Under the mask this time is Randall Archer, whose performance isn't
nearly as terrifying as Juan Fernández's
in the previous movie. Then again, this is almost as much an action
movie as it is horror, where the first one was a straight up slasher
flick. There isn't as much time for lurking creepily and
philosophically handling a spider while tying someone's hands
together with fish hooks when you have a team of mercenaries armed
with machine guns marauding around your secret murder lab.
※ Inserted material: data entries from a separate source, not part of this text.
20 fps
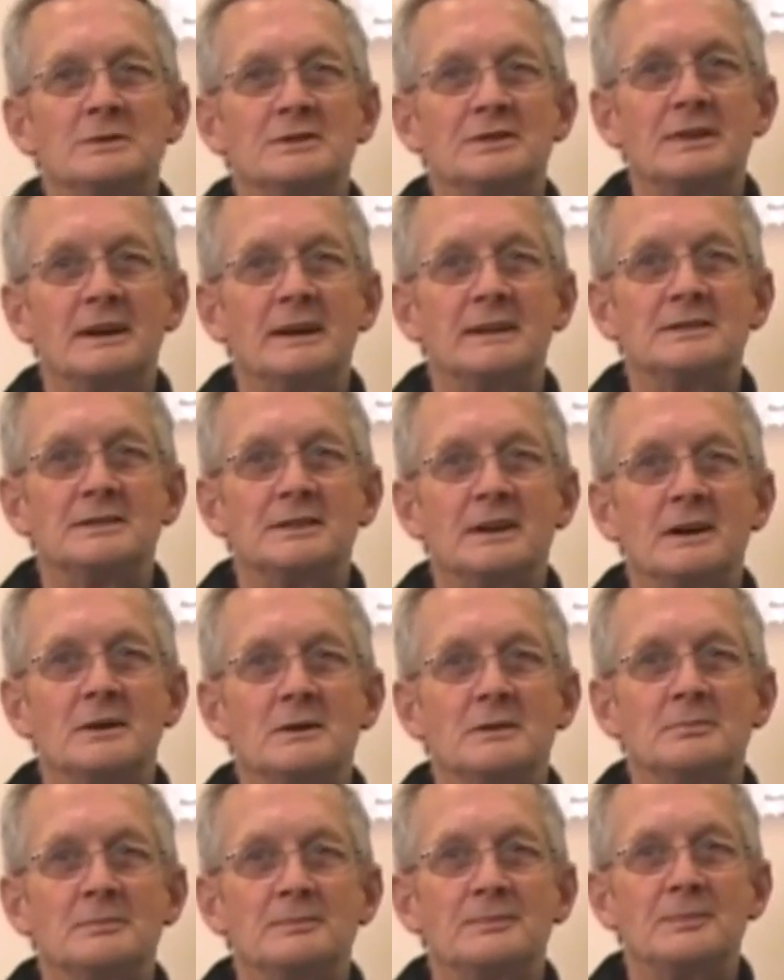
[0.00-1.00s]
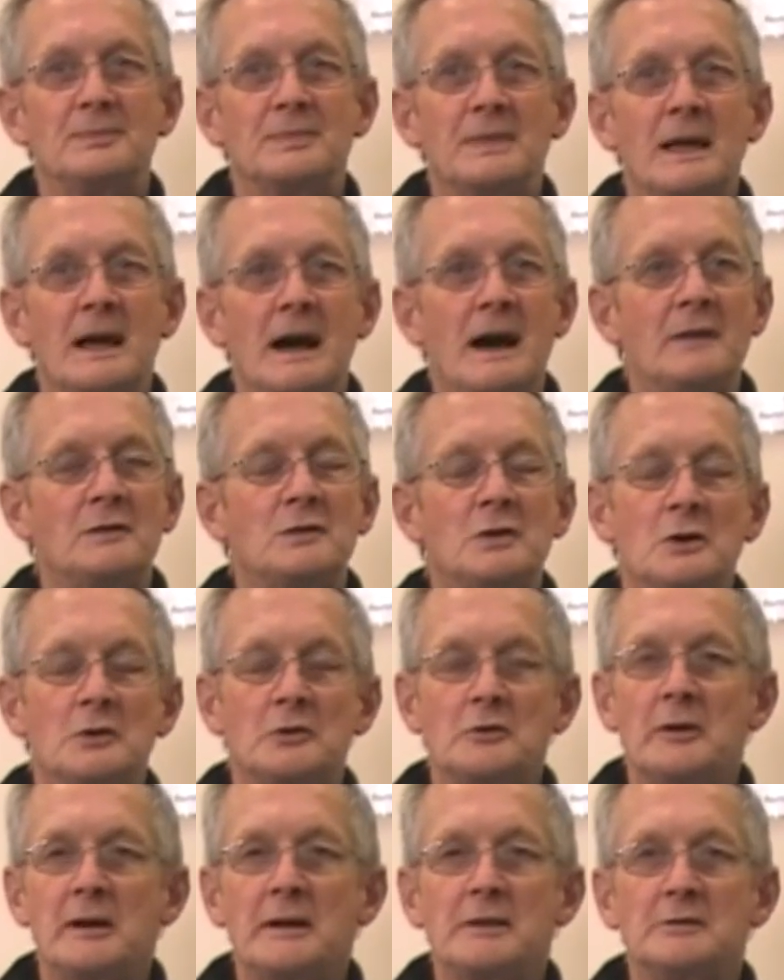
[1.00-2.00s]
say so. I've got
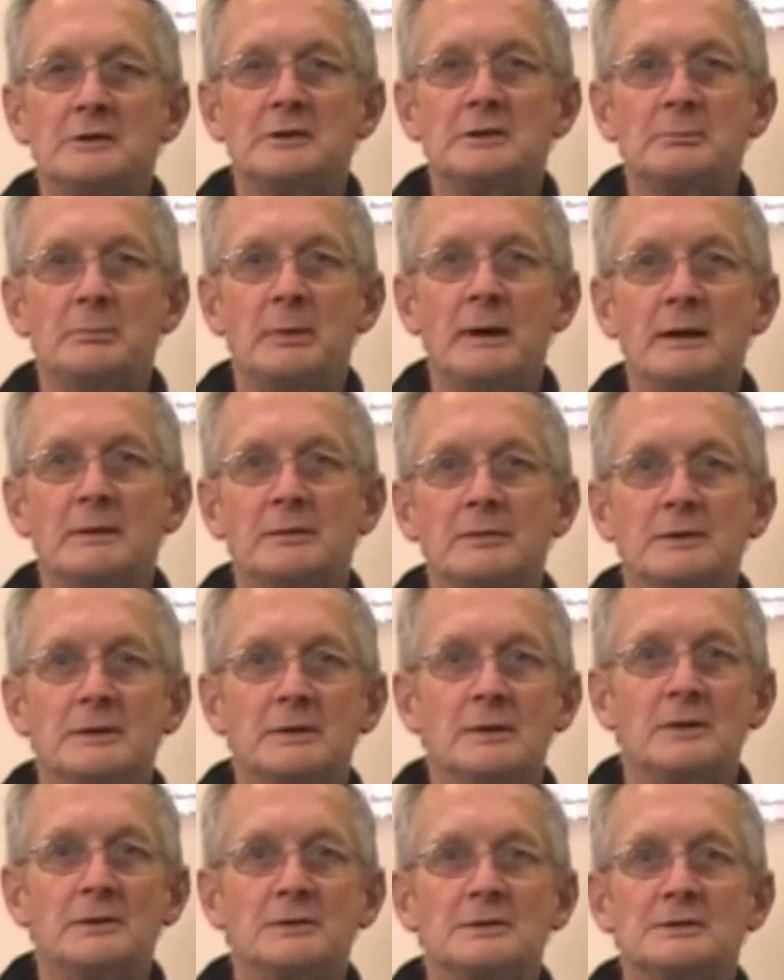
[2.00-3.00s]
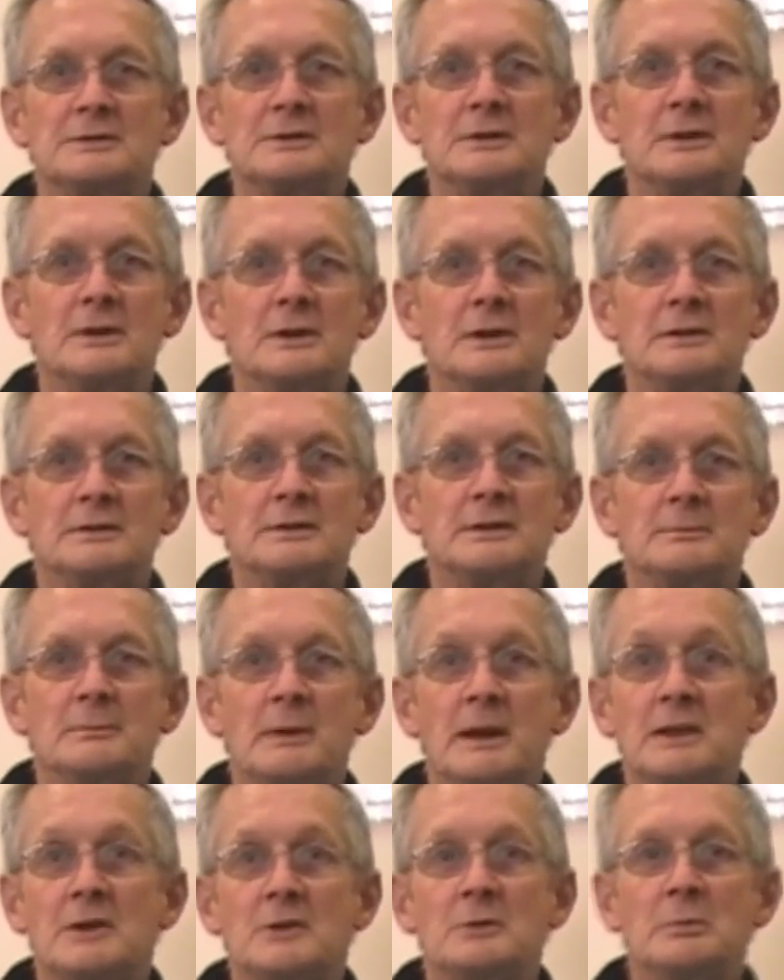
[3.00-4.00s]
great respect for doctors and nurses, yeah.
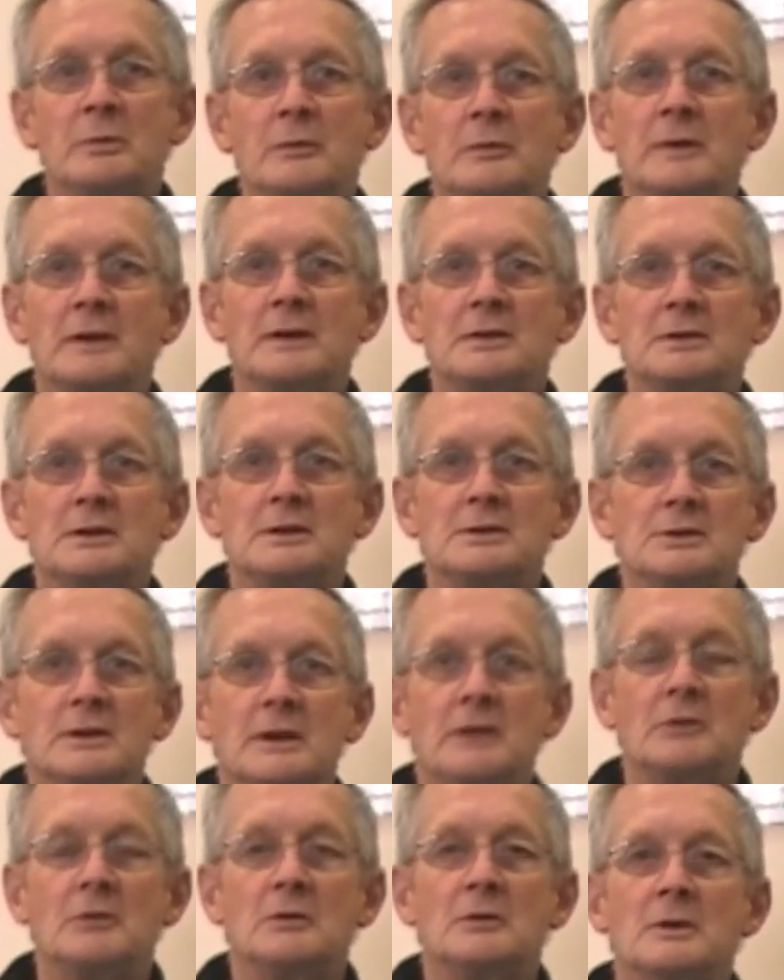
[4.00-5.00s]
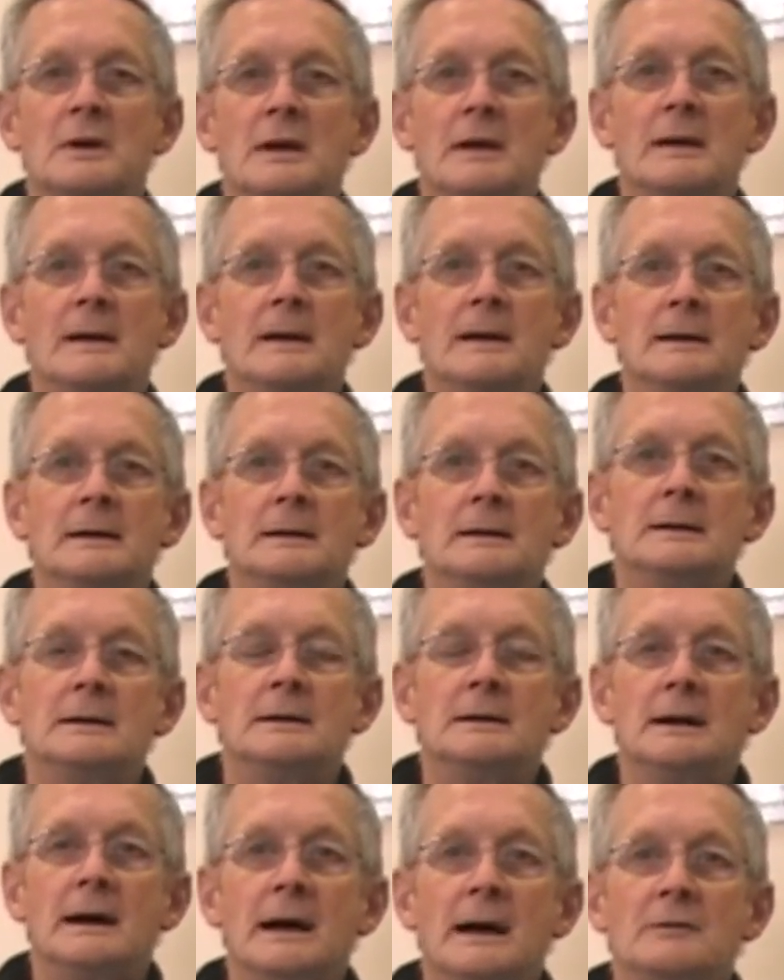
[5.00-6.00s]
the medical profession in general. Yeah.
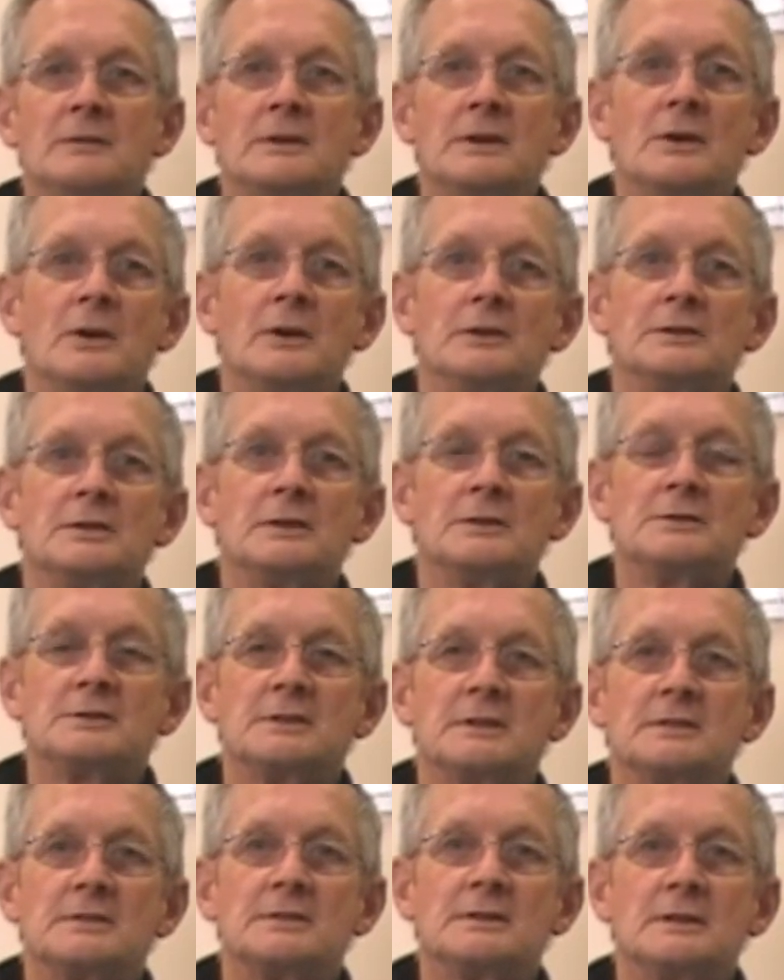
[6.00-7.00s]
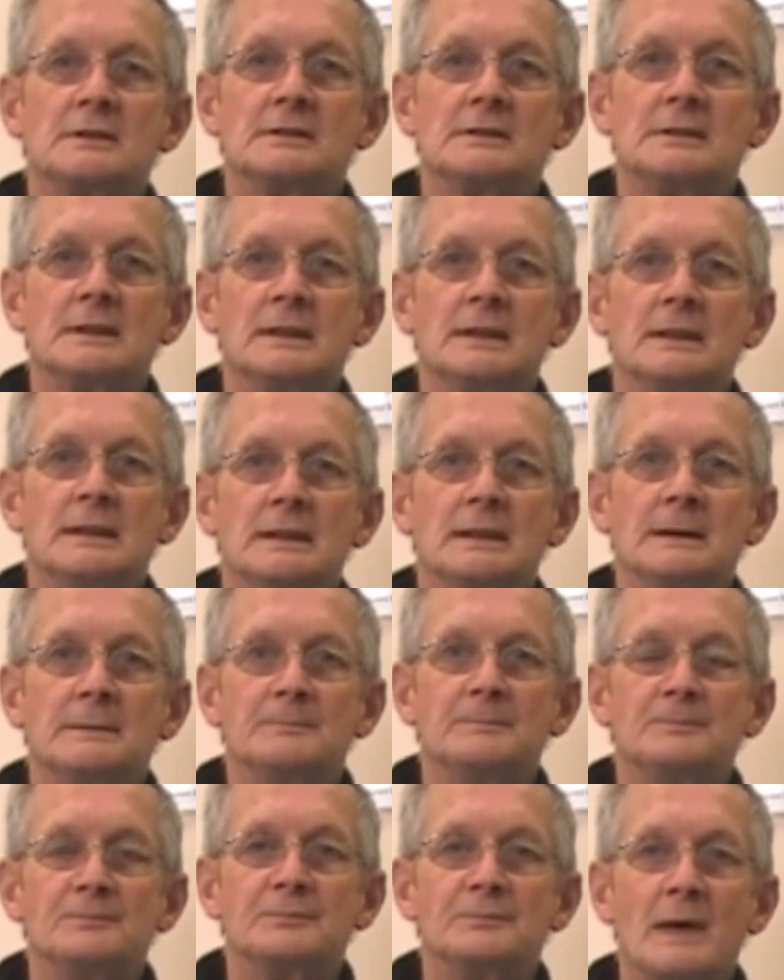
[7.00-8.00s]
Uh, having got two sisters in, um,
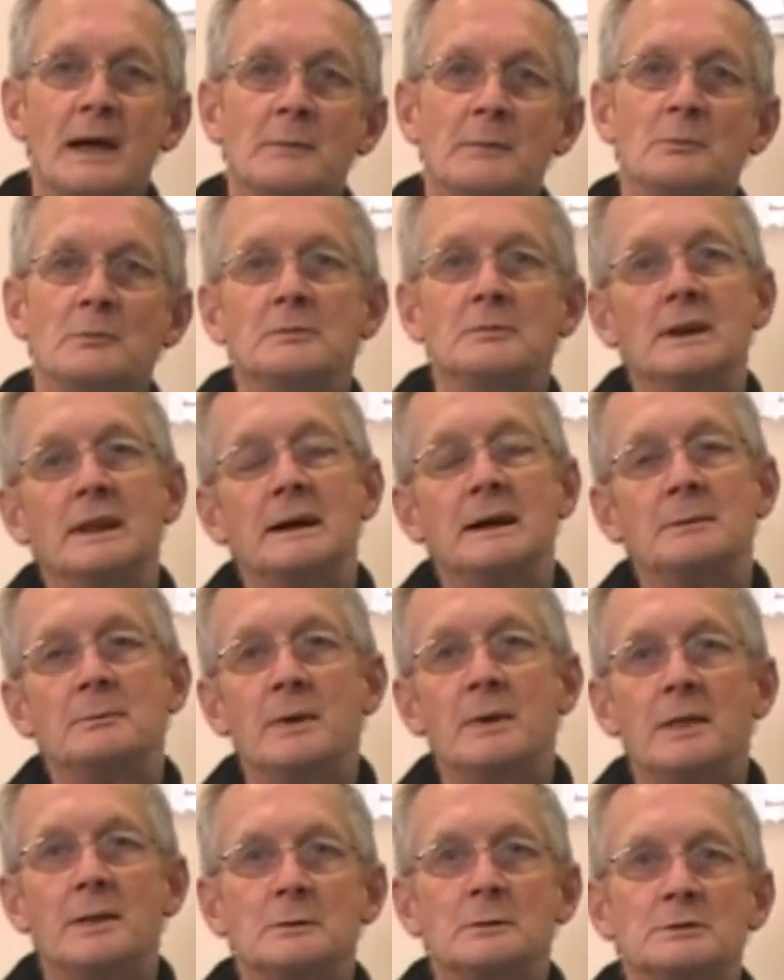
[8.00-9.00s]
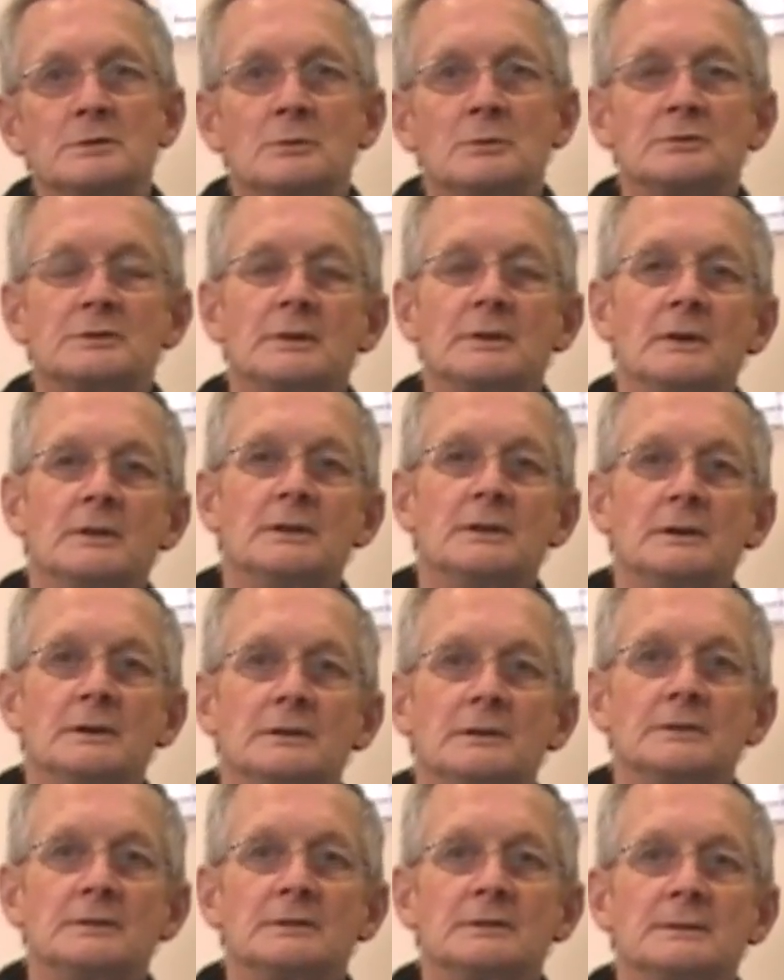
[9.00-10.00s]
and late mother was also a
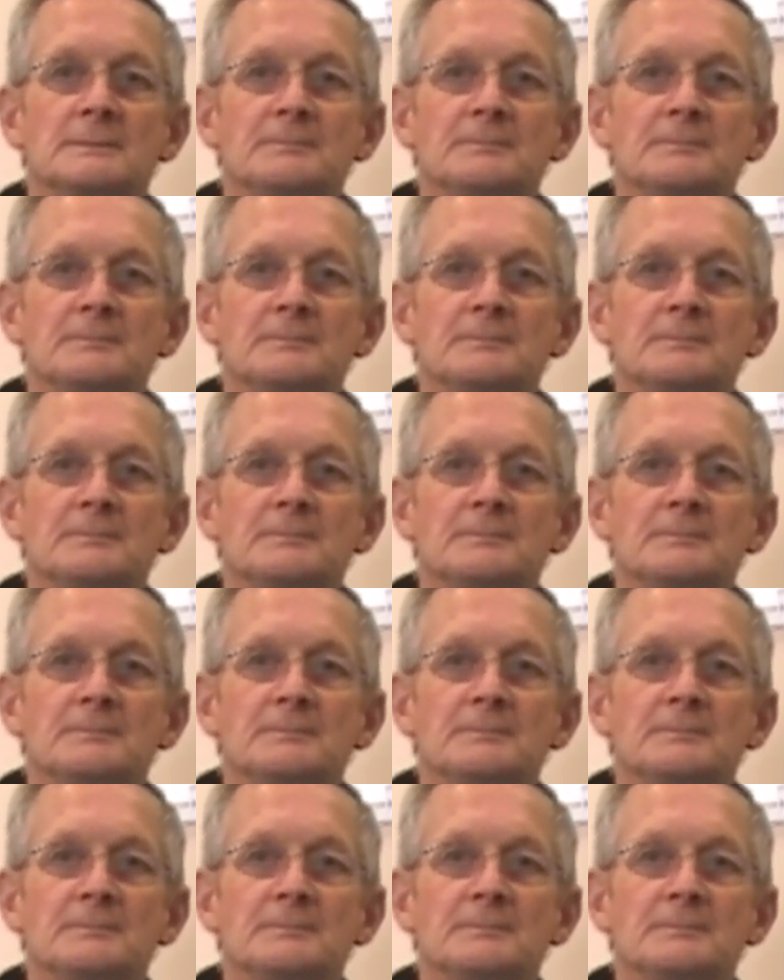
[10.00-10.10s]
nurse.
The Hotel
Argento itself becomes almost as much a character as the Collector
himself, although you could argue that that in itself is exploring
deeper into the Collector, as being in the Hotel is like wandering
around in the maze of his brilliant but unhinged mind.
That said, for all
the spinning blades and flying spikes, when it becomes clear that the
situation has gotten out of hand, the Collector isn't above grabbing
a machine gun of his own. He's not afraid to cut his losses and just
blow the opposition away if it means living to trap another day. He
has a sense of priorities. I like that in a psycho.